To analyze multi-channel ECG signals from adult and pediatric patients with algorithms that provide measurements, data presentations, graphical presentations and interpretations for review by the user.

The interpreted ECG with measurements and interpretive statements is offered to the clinician on an advisory basis only. It is to be used in conjunction with the clinician's knowledge of the patient, the results of the physical examination, the ECG tracings, and other clinical findings. A qualified physician is asked to over read and validate (or change) the computer generated ECG interpretation.

Where the clinician decides to evaluate the electrocardiogram of adult and pediatric patients as part of decisions regarding possible diagnosis, potential treatment, effectiveness of treatment or to rule-out causes for symptoms.

The Philips ECG algorithm Software Release PH100B is a modification to a previously cleared device. The modification is a change that provides interpretive analysis capability for additional posterior and right sided heart lead placement locations beyond the standard lead placements used with a 12 lead ECG. The modification also incorporates a subset of the diagnostic statement changes recommended in the Journal of the American College of Cardiology Volume 49, No.10, 2007, pages 1128-1135. "Recommendations for the Standardization and Interpretation of the Electrocardiogram".

The provided text does not contain detailed information about specific acceptance criteria or the study used to prove the device meets these criteria. It focuses on regulatory aspects, substantial equivalence to predicate devices, and general statements about verification and validation.

However, based on the input provided, here's what can be extracted and inferred:

1. A table of acceptance criteria and the reported device performance

This information is not provided in the given text. The document states "Verification, validation, and testing activities establish the performance, functionality, and reliability characteristics of the new algorithm with respect to the predicate," but it does not specify what those performance characteristics are (e.g., sensitivity, specificity for certain conditions) or what the acceptance criteria for those characteristics were.

2. Sample size used for the test set and the data provenance

The text mentions "Testing involved use of standard ECG databases," but it does not specify the sample size of the test set or the data provenance (e.g., country of origin, retrospective or prospective nature).

3. Number of experts used to establish the ground truth for the test set and the qualifications of those experts

This information is not provided in the given text.

4. Adjudication method for the test set

This information is not provided in the given text.

5. If a multi reader multi case (MRMC) comparative effectiveness study was done, If so, what was the effect size of how much human readers improve with AI vs without AI assistance

The text mentions that "Results from interpretive ECG analysis programs are used as in an advisory nature. Physicians are required to over read each ECG report and also consider the ECG waveforms, the patient's clinical history before agreeing with the ECG analysis program statement." This implies that the device is intended to be used with human-in-the-loop. However, a formal MRMC comparative effectiveness study to quantify human reader improvement with versus without AI assistance and its effect size is not explicitly described in the provided text.

6. If a standalone (i.e. algorithm only without human-in-the-loop performance) was done

The text strongly emphasizes the advisory nature of the algorithm and the requirement for physician over-read. It states, "Results from interpretive ECG analysis programs are used as in an advisory nature. Physicians are required to over read each ECG report and also consider the ECG waveforms, the patient's clinical history before agreeing with the ECG analysis program statement." This suggests that the device is not intended for standalone use, and thus, a standalone performance study in the context of clinical decision-making is unlikely to have been performed or prioritized for this regulatory submission. However, the "verification, validation, and testing activities" would have evaluated the algorithm's performance on its own before integrating it into the system.

7. The type of ground truth used

The text mentions "standard ECG databases." For ECG interpretation algorithms, the ground truth for such databases is typically established by expert consensus of cardiologists or other qualified physicians, often based on a combination of ECG findings and clinical context. However, the specific method of ground truth establishment is not detailed in the provided text.
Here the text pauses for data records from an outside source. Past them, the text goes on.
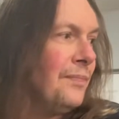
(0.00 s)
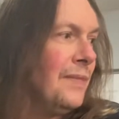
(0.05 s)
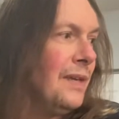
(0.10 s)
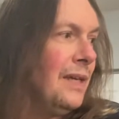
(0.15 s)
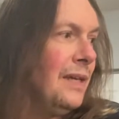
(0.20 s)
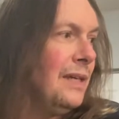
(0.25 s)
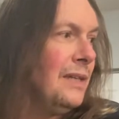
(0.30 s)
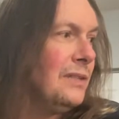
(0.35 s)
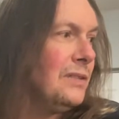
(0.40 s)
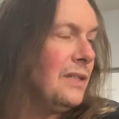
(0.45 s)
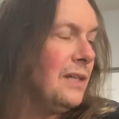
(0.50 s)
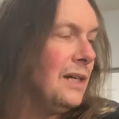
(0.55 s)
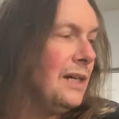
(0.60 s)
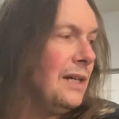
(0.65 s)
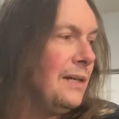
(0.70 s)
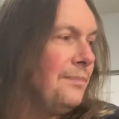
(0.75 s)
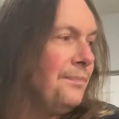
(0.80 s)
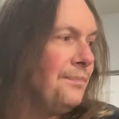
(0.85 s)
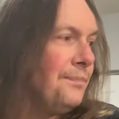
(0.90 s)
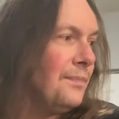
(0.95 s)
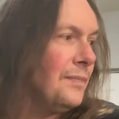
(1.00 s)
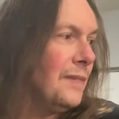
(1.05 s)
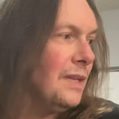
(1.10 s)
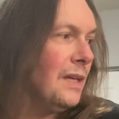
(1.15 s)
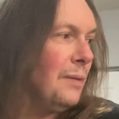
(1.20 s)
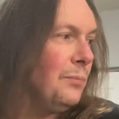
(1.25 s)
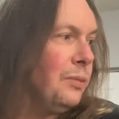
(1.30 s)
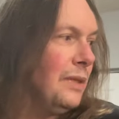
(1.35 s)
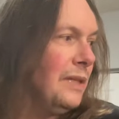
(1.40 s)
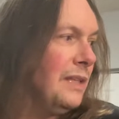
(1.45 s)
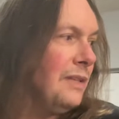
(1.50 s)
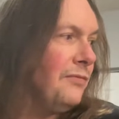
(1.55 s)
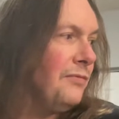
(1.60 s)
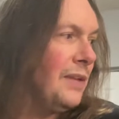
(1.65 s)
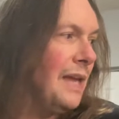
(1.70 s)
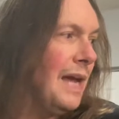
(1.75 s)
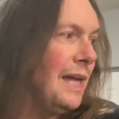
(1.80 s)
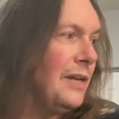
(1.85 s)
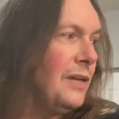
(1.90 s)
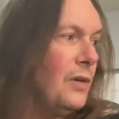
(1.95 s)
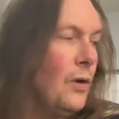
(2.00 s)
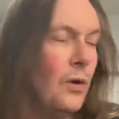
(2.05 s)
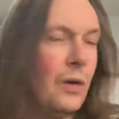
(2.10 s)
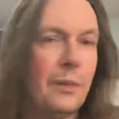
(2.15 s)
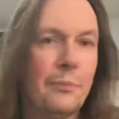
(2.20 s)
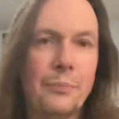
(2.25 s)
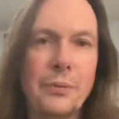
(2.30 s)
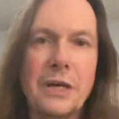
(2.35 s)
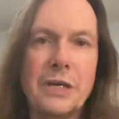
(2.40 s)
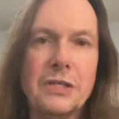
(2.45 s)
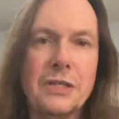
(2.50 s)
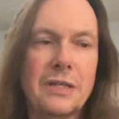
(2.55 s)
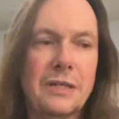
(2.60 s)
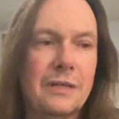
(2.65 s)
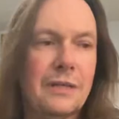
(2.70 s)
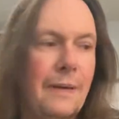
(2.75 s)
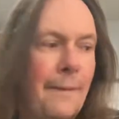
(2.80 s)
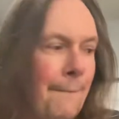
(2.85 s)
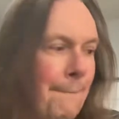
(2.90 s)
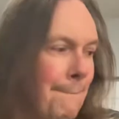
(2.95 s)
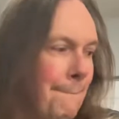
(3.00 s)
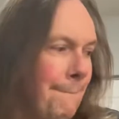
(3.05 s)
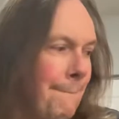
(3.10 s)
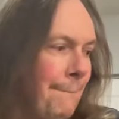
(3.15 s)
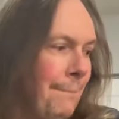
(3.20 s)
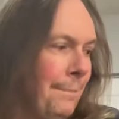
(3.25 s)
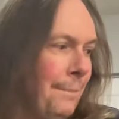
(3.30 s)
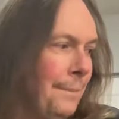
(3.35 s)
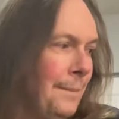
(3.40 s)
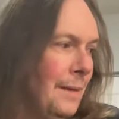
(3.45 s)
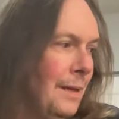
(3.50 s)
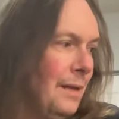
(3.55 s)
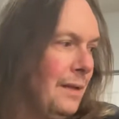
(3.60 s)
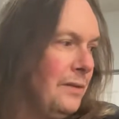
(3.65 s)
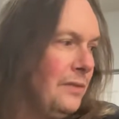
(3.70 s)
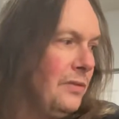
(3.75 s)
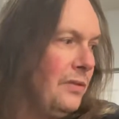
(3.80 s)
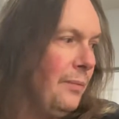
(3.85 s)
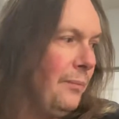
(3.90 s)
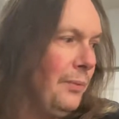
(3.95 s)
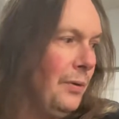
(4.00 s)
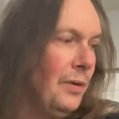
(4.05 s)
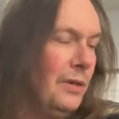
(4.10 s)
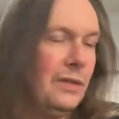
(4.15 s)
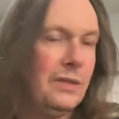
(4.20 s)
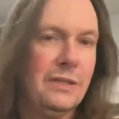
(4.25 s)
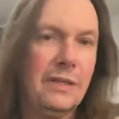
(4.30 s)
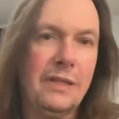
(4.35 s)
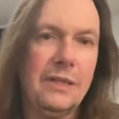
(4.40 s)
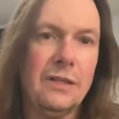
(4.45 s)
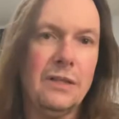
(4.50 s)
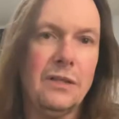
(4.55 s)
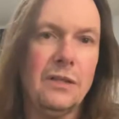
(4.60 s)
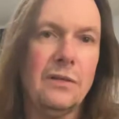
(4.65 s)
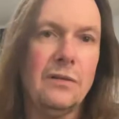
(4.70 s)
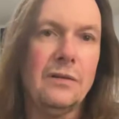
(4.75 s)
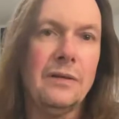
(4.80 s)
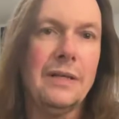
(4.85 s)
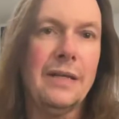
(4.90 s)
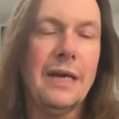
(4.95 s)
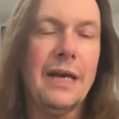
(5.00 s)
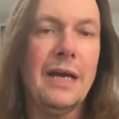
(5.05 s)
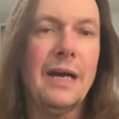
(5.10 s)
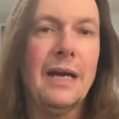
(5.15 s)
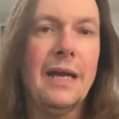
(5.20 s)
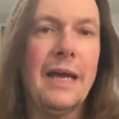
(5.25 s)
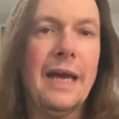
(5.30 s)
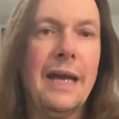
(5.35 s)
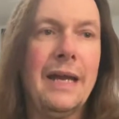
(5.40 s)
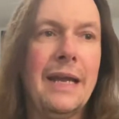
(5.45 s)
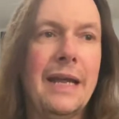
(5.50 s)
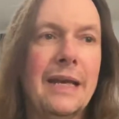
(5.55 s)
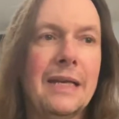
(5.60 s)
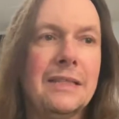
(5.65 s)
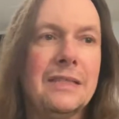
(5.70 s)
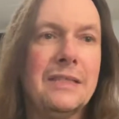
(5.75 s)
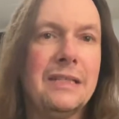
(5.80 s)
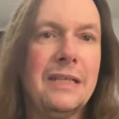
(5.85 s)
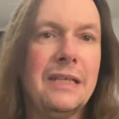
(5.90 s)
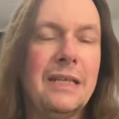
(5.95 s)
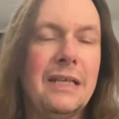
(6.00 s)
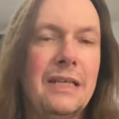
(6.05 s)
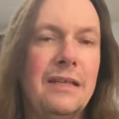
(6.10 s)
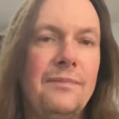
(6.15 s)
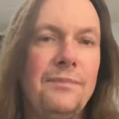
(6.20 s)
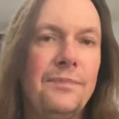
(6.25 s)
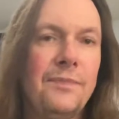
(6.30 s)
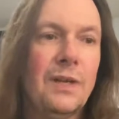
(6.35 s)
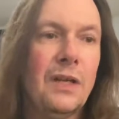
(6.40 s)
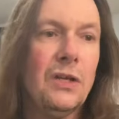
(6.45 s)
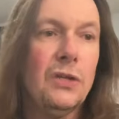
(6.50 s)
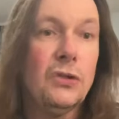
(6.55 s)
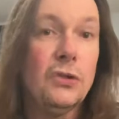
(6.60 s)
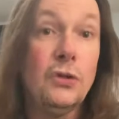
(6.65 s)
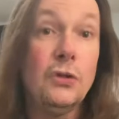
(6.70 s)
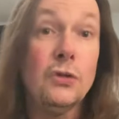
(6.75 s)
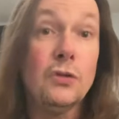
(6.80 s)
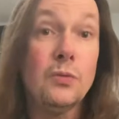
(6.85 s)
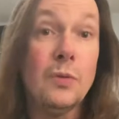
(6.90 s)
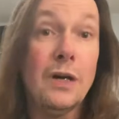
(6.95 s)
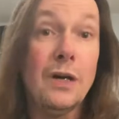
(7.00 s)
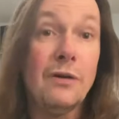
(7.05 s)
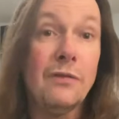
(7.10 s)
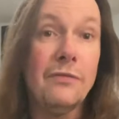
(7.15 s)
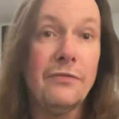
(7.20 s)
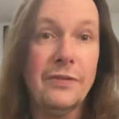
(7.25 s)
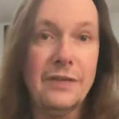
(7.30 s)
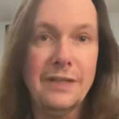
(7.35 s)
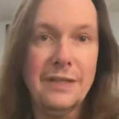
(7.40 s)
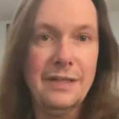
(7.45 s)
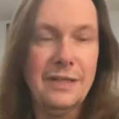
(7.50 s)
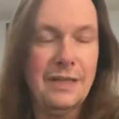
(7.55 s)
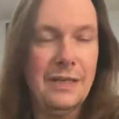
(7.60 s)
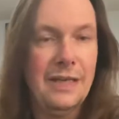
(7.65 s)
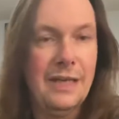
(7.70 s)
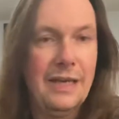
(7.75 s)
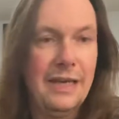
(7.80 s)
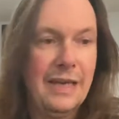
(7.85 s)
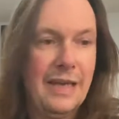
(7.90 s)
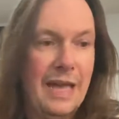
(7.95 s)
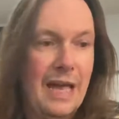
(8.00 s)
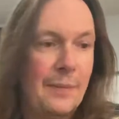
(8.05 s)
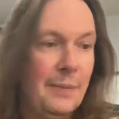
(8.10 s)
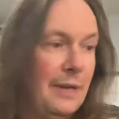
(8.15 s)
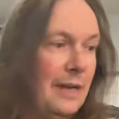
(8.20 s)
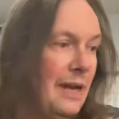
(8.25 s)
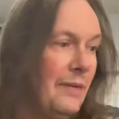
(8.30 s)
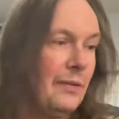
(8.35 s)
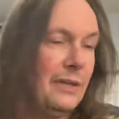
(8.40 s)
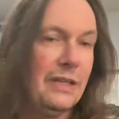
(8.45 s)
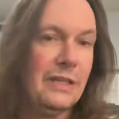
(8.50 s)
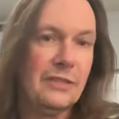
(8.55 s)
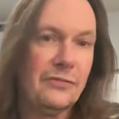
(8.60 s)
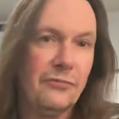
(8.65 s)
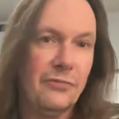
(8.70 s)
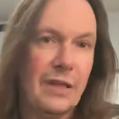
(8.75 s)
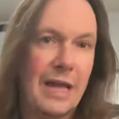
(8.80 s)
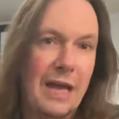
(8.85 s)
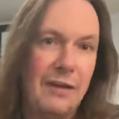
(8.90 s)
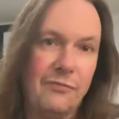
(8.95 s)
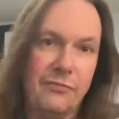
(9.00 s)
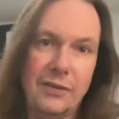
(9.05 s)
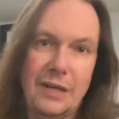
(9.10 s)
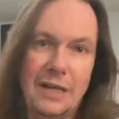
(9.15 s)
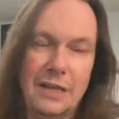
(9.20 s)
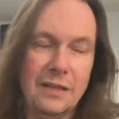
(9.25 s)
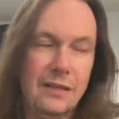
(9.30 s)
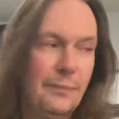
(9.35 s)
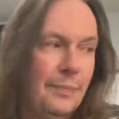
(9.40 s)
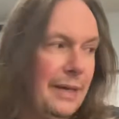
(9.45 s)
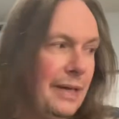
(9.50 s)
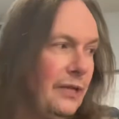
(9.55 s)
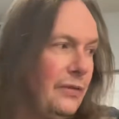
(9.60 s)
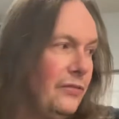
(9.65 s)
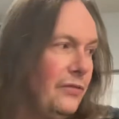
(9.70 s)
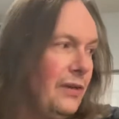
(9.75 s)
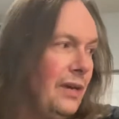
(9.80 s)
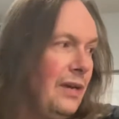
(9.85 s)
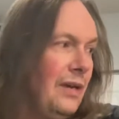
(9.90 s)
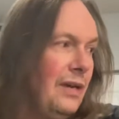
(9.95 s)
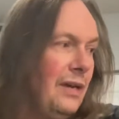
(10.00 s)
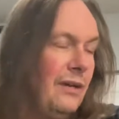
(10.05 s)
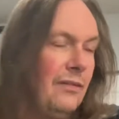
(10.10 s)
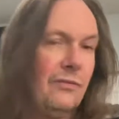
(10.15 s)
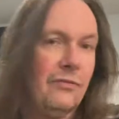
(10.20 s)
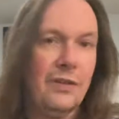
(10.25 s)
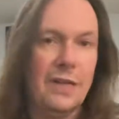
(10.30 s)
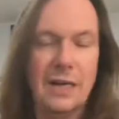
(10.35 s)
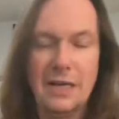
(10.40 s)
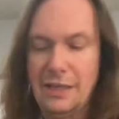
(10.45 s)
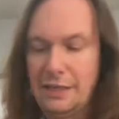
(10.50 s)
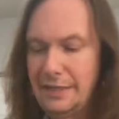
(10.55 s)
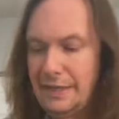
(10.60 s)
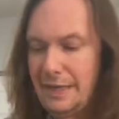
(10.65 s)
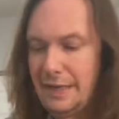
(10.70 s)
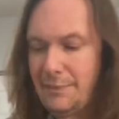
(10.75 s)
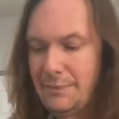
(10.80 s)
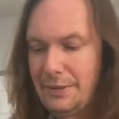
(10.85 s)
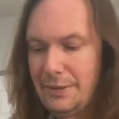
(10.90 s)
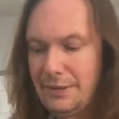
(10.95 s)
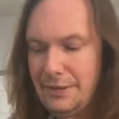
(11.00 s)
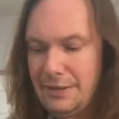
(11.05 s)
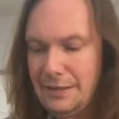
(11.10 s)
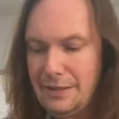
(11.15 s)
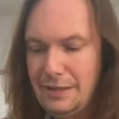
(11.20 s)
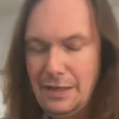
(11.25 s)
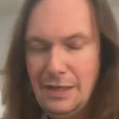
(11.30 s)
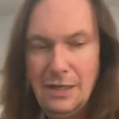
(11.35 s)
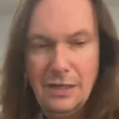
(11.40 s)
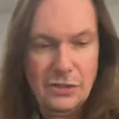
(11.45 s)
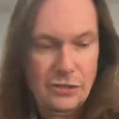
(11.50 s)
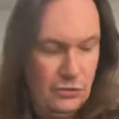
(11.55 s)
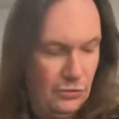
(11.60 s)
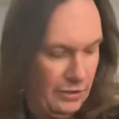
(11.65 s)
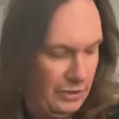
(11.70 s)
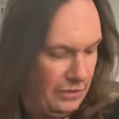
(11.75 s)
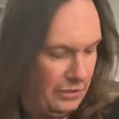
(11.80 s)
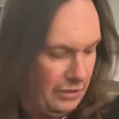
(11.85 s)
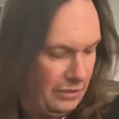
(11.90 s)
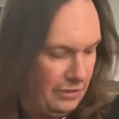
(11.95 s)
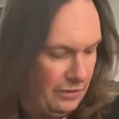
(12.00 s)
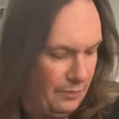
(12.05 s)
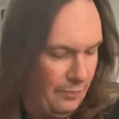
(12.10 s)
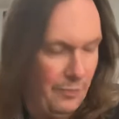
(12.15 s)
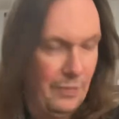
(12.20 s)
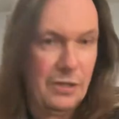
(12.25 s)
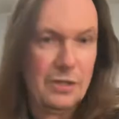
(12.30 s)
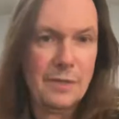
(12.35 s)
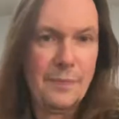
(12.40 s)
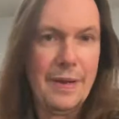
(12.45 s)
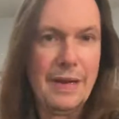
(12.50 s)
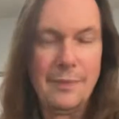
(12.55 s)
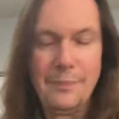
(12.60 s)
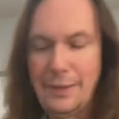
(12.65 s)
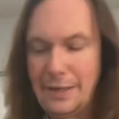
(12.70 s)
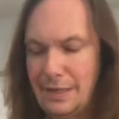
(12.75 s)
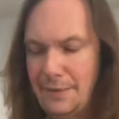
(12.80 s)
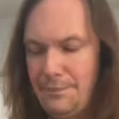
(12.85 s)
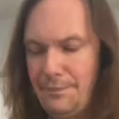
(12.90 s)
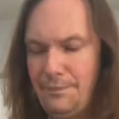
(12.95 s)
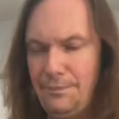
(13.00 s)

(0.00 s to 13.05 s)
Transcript: is completely flat, no compression. It's the Bergantino NXT 212 cabinet. Everything is flat on the bass, flat on the amp. So this is Music Man pickup.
8. The sample size for the training set

The text mentions "standard ECG databases" for testing but does not specify the sample size for the training set of the algorithm.

9. How the ground truth for the training set was established

The text mentions using "standard ECG databases" for testing, but it does not describe how the ground truth for the training set was established. It's generally assumed that algorithms trained on such databases would have their ground truth established by expert consensus or a similar rigorous annotation process, but this is not explicitly stated for this device's training data.